The perfect Thanksgiving side!
OMBRE POTATO AND ROOT VEGETABLE GRATIN
1 tablespoon unsalted butter
2 cups heavy cream
3 garlic cloves (peeled, minced)
1 small shallot (peeled, minced)
1/2 teaspoon freshly grated nutmeg
1 1/2 teaspoon Kosher salt
1/2 teaspoon freshly ground black pepper
1 3/4 cups Parmigiano-Reggiano (freshly grated)
1 pound red beets (peeled and sliced 1/16-inch thick on a mandoline)
1 pound sweet potatoes (peeled and sliced 1/16-inch thick on a mandoline)
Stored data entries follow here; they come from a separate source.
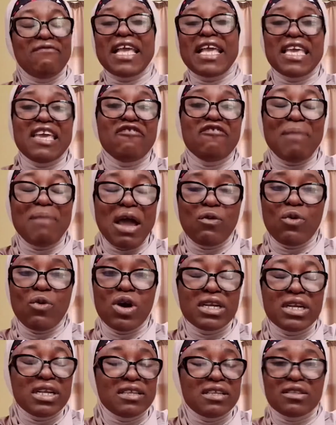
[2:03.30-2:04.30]
I give my
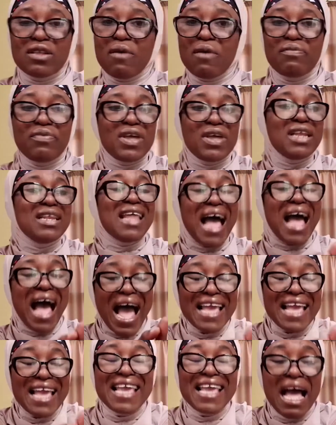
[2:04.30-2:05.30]
word on something,
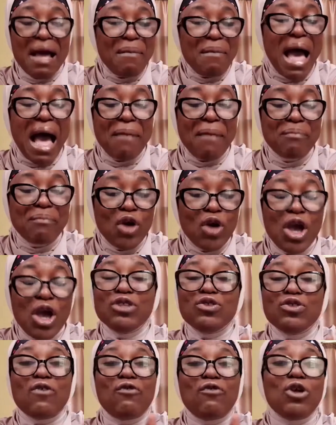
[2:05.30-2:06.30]
I'm going
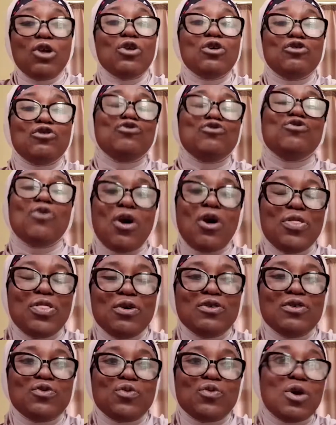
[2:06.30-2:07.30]
to follow through on
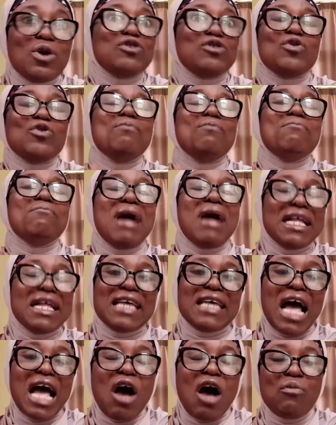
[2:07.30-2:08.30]
those words, no matter
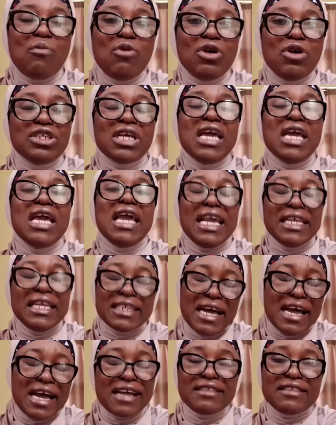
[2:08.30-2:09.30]
how much it
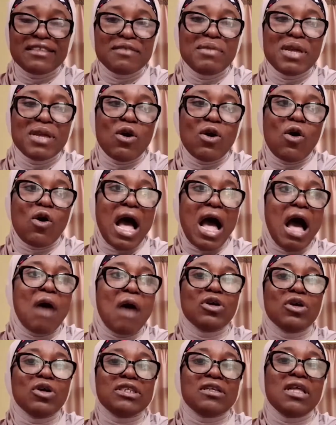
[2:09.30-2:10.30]
hurts me or how
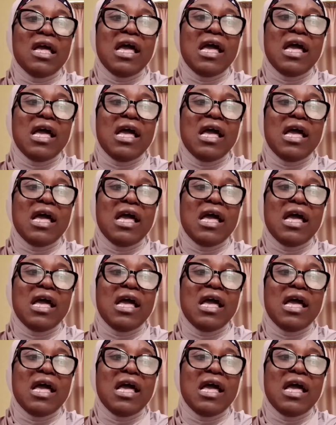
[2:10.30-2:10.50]
much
1 pound Yukon Gold potatoes (peeled and sliced 1/16-inch thick on a mandoline)
1 pound turnips (peeled and sliced 1/16-inch thick on a mandoline)
Preheat oven to 375ºF. Lightly butter a 9×13-inch baking dish.
In a medium bowl, add the cream with the garlic, shallot, nutmeg, salt and pepper and whisk to combine. Add the 1 cup of the grated cheese and stir to combine.
In a large bowl, add the beets and toss with 1/4 of the cream mixture. Arrange the beets in the baking dish in an even layer, overlapping them slightly. Pour any remaining cream from the bowl over the beets. Repeat this process with the sweet potatoes, Yukon Gold potatoes and turnips, using 1/3 of the remaining cream mixture for each vegetable. Press a sheet of parchment paper on top of the turnips, then cover the dish tightly with foil.
Bake the gratin for about 1 hour and 30 minutes, or the vegetables are tender. Uncover and top with the remaining 3/4 cup of the cheese. Bake for about 15 minutes longer, until golden brown. Transfer the gratin to a baking rack and allow to cool for at least 15 minutes before serving.
Tip: Hold the potatoes in water while slicing the remaining vegetables so they do not oxidize and turn a brown color.